Knowing that children see color, and by first grade are mirroring social norms, I was not surprised that her friend casted my daughter in the role of a pretend Black person. Nor was I surprised that my daughter’s friend did not identify herself and her pretend character as white, as in our racialized society, white is considered the default and is rarely used as an adjective describing a person. But I was jolted by my daughter’s bravado. Though I was in a different room, a flight of stairs away, I could clearly hear the confidence and pride in my first grader’s voice as she, with authority, taught on the perseverance of Wilma Rudolph, who is a Black woman and an American hero. In my daughter’s mind, pretending to be a Black character meant portraying perseverance.

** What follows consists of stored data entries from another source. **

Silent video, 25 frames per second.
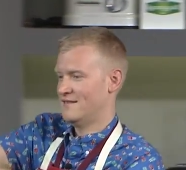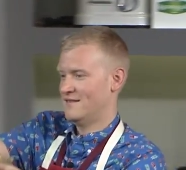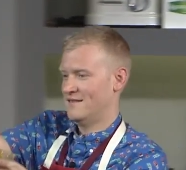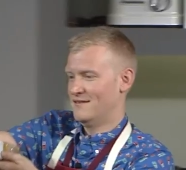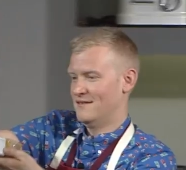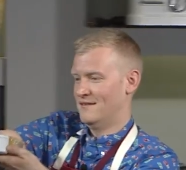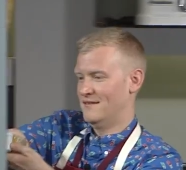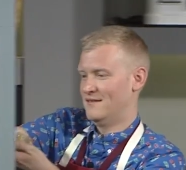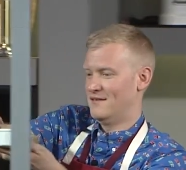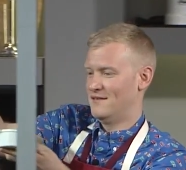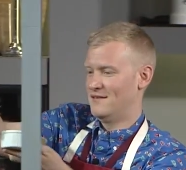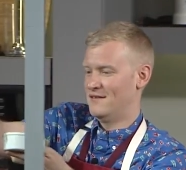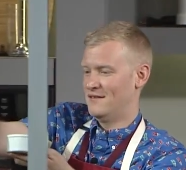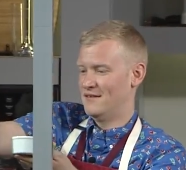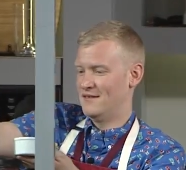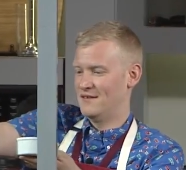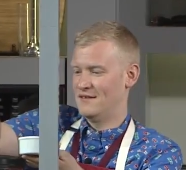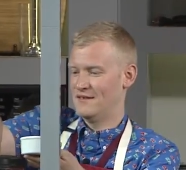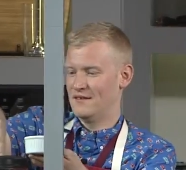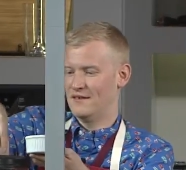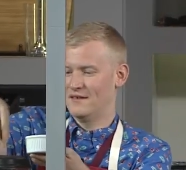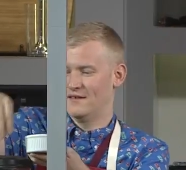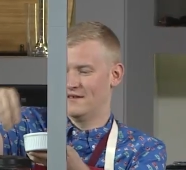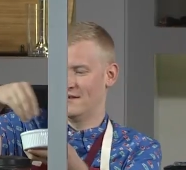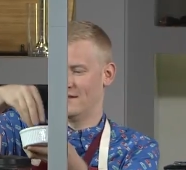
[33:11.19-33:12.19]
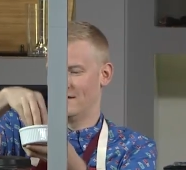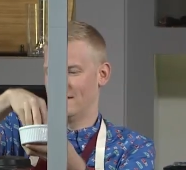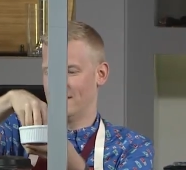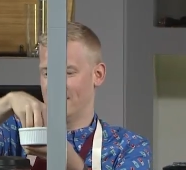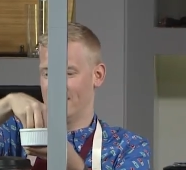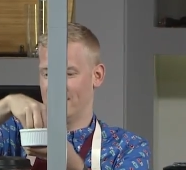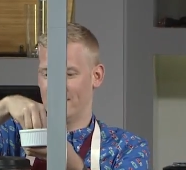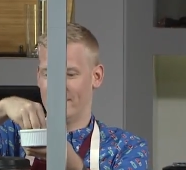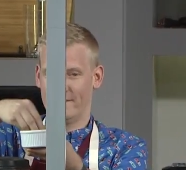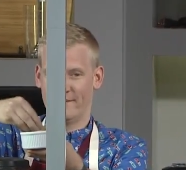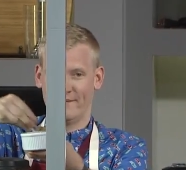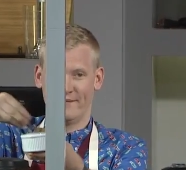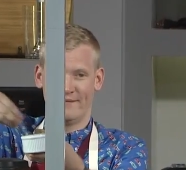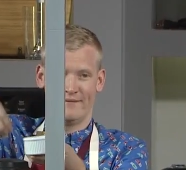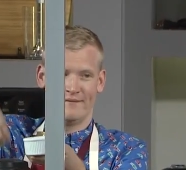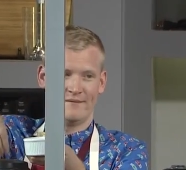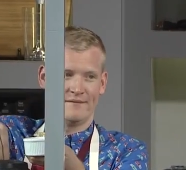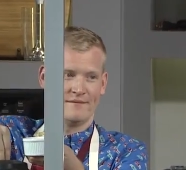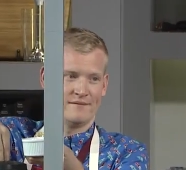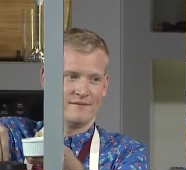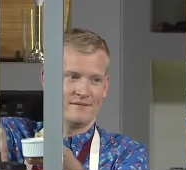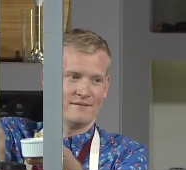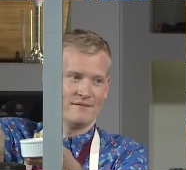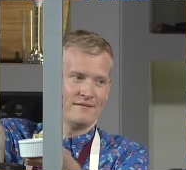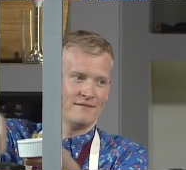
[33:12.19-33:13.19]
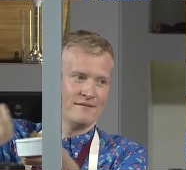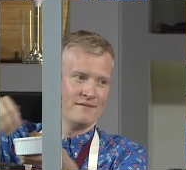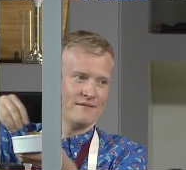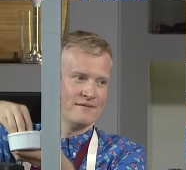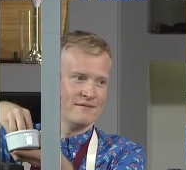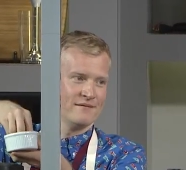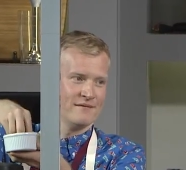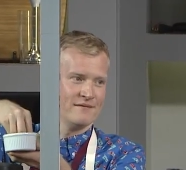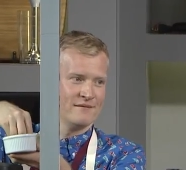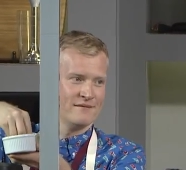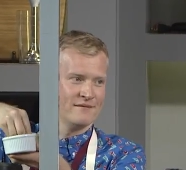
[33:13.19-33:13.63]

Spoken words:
(silence)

Not meaning to eaves drop, I was at once advanced from my own first grade classroom where school lessons on heroes of color did not happen, nor did playdates in my home with white friends. My education on the contributions of Americans of color did not take place within the school walls where stories and lives are validated. Much like the people themselves, the stories and histories of Americans of color were marginalized.
But now, I was caught in a moment of hope actualized. With a slow, deep inhale, I breathed in the reality that my children attend a school where teachers intentionally and audaciously have embraced the opportunity to broaden perspectives — their’s and their students’.
I know that it takes will and work to enact the shift that fractures the fallacy of white supremacy laden in the omission of people of color from the American story. It takes a lot for teachers to teach content that is different than what they were taught or have traditionally taught. So with tears in my eyes, I penned words of gratitude to her teachers. I thanked them for inspiring my first grader to persevere. I thanked them for illustrating perseverance through the story of a Black woman. I thanked them for being conduits of hope, so that I was able to witness the stories and lives of Americans of color being centered within the school’s walls. And I thanked them for doing all of this beyond the month of February.
Beyond February, a world of beautiful lives and histories awaits to reveal a more complete and inclusive American story.